_EXERCISE OBJECTIVE_
Copy out the records precisely, omitting pictures.

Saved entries
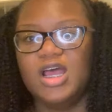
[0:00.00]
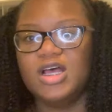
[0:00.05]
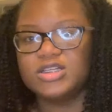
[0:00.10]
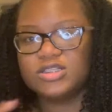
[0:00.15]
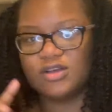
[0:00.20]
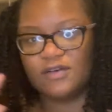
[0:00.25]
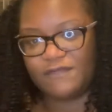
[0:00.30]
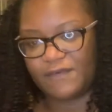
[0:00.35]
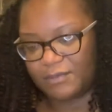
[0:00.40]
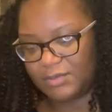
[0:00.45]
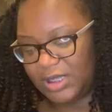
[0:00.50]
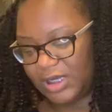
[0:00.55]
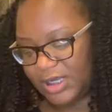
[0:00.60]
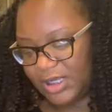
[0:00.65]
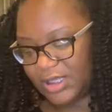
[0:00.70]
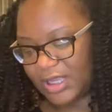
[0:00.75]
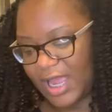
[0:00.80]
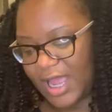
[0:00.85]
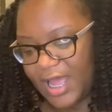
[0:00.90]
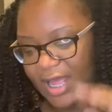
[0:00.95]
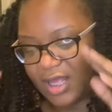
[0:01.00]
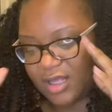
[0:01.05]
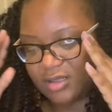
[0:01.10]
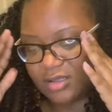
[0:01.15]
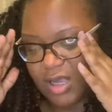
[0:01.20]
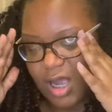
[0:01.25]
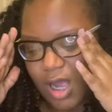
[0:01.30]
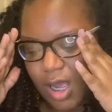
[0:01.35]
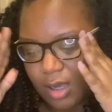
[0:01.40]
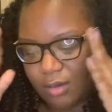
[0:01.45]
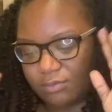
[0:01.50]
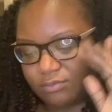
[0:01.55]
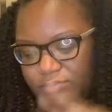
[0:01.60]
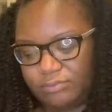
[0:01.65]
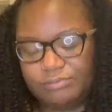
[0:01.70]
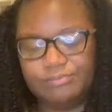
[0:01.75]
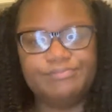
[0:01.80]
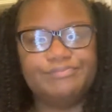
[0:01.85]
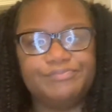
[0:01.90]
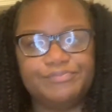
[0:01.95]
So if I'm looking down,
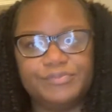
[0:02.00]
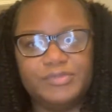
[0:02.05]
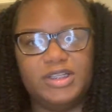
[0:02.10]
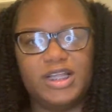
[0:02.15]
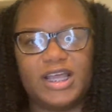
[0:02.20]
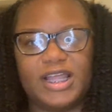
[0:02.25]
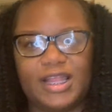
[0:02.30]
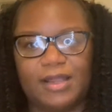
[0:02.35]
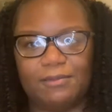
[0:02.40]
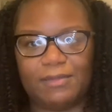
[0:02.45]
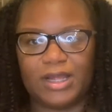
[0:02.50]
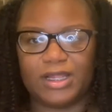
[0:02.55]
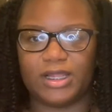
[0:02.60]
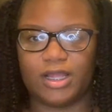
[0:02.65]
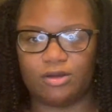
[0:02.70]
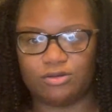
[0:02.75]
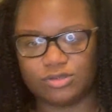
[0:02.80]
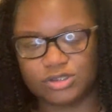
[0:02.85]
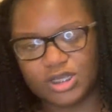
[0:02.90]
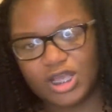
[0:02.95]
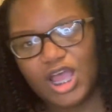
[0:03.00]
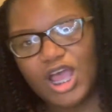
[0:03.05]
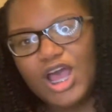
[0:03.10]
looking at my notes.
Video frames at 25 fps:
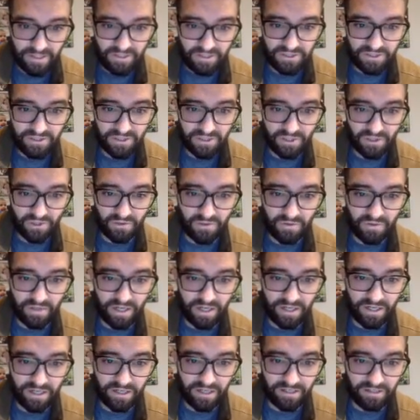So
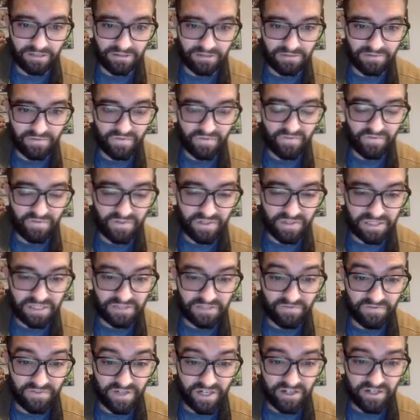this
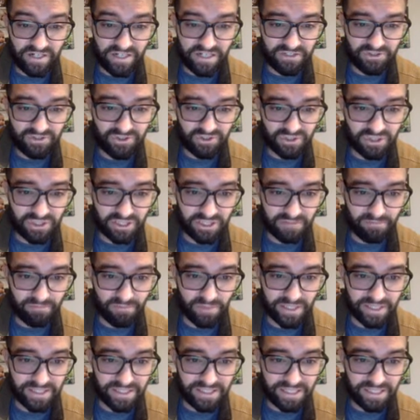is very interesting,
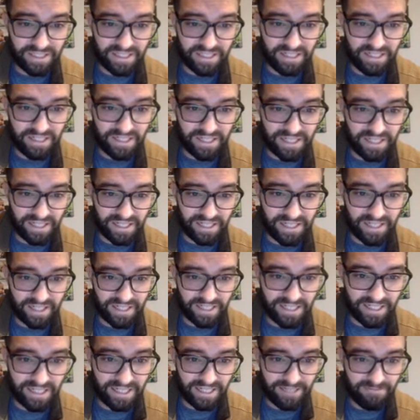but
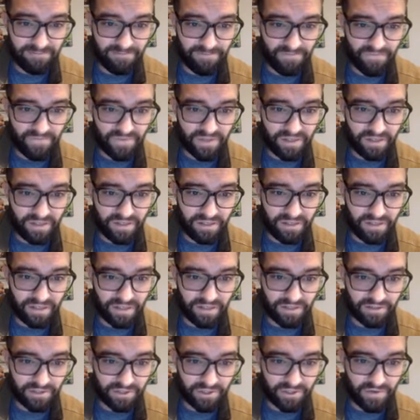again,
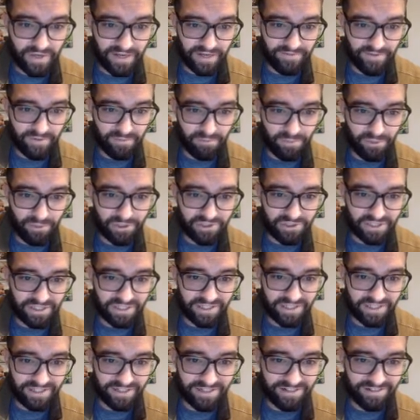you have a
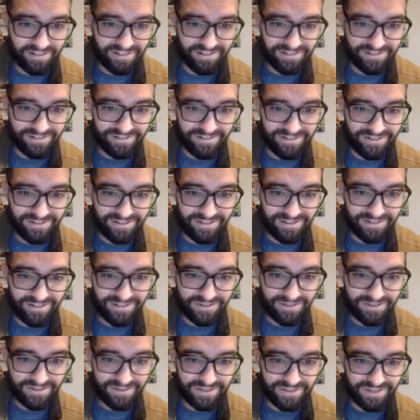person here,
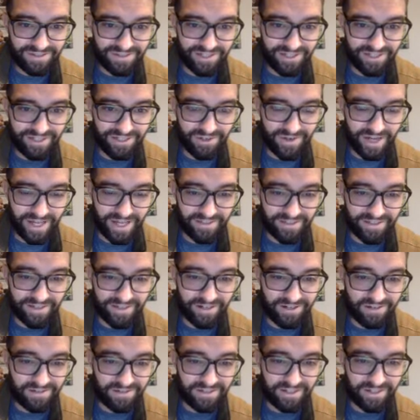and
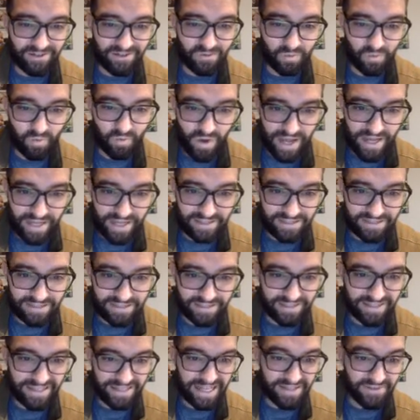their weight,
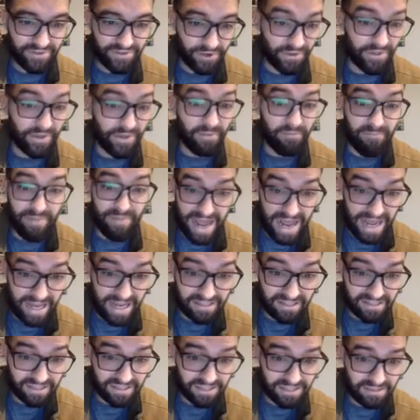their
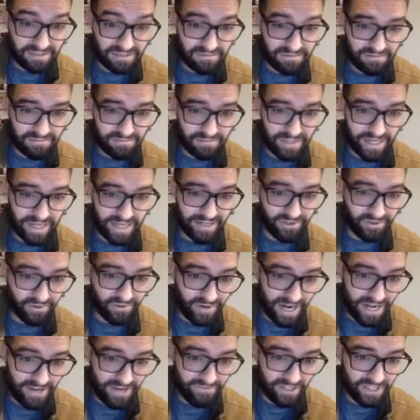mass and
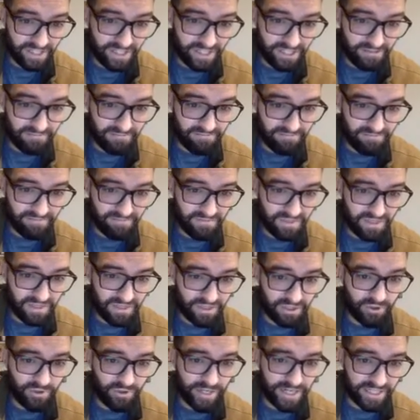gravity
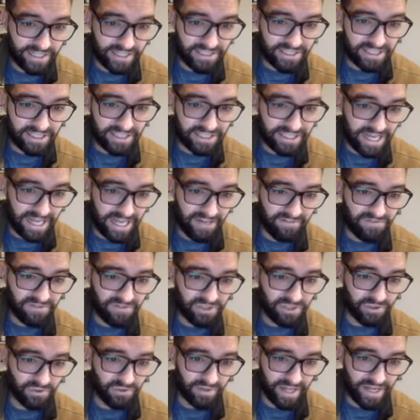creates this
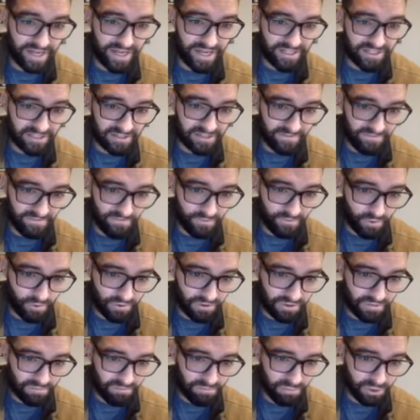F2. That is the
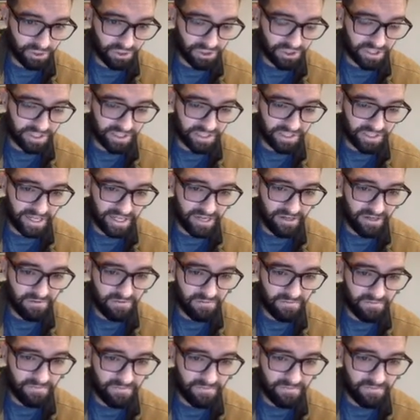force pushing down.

_TASK RESULT_
[0:00.00]
[0:00.05]
[0:00.10]
[0:00.15]
[0:00.20]
[0:00.25]
[0:00.30]
[0:00.35]
[0:00.40]
[0:00.45]
[0:00.50]
[0:00.55]
[0:00.60]
[0:00.65]
[0:00.70]
[0:00.75]
[0:00.80]
[0:00.85]
[0:00.90]
[0:00.95]
[0:01.00]
[0:01.05]
[0:01.10]
[0:01.15]
[0:01.20]
[0:01.25]
[0:01.30]
[0:01.35]
[0:01.40]
[0:01.45]
[0:01.50]
[0:01.55]
[0:01.60]
[0:01.65]
[0:01.70]
[0:01.75]
[0:01.80]
[0:01.85]
[0:01.90]
[0:01.95]
So if I'm looking down,
[0:02.00]
[0:02.05]
[0:02.10]
[0:02.15]
[0:02.20]
[0:02.25]
[0:02.30]
[0:02.35]
[0:02.40]
[0:02.45]
[0:02.50]
[0:02.55]
[0:02.60]
[0:02.65]
[0:02.70]
[0:02.75]
[0:02.80]
[0:02.85]
[0:02.90]
[0:02.95]
[0:03.00]
[0:03.05]
[0:03.10]
looking at my notes.
Video frames at 25 fps:
So
this
is very interesting,
but
again,
you have a
person here,
and
their weight,
their
mass and
gravity
creates this
F2. That is the
force pushing down.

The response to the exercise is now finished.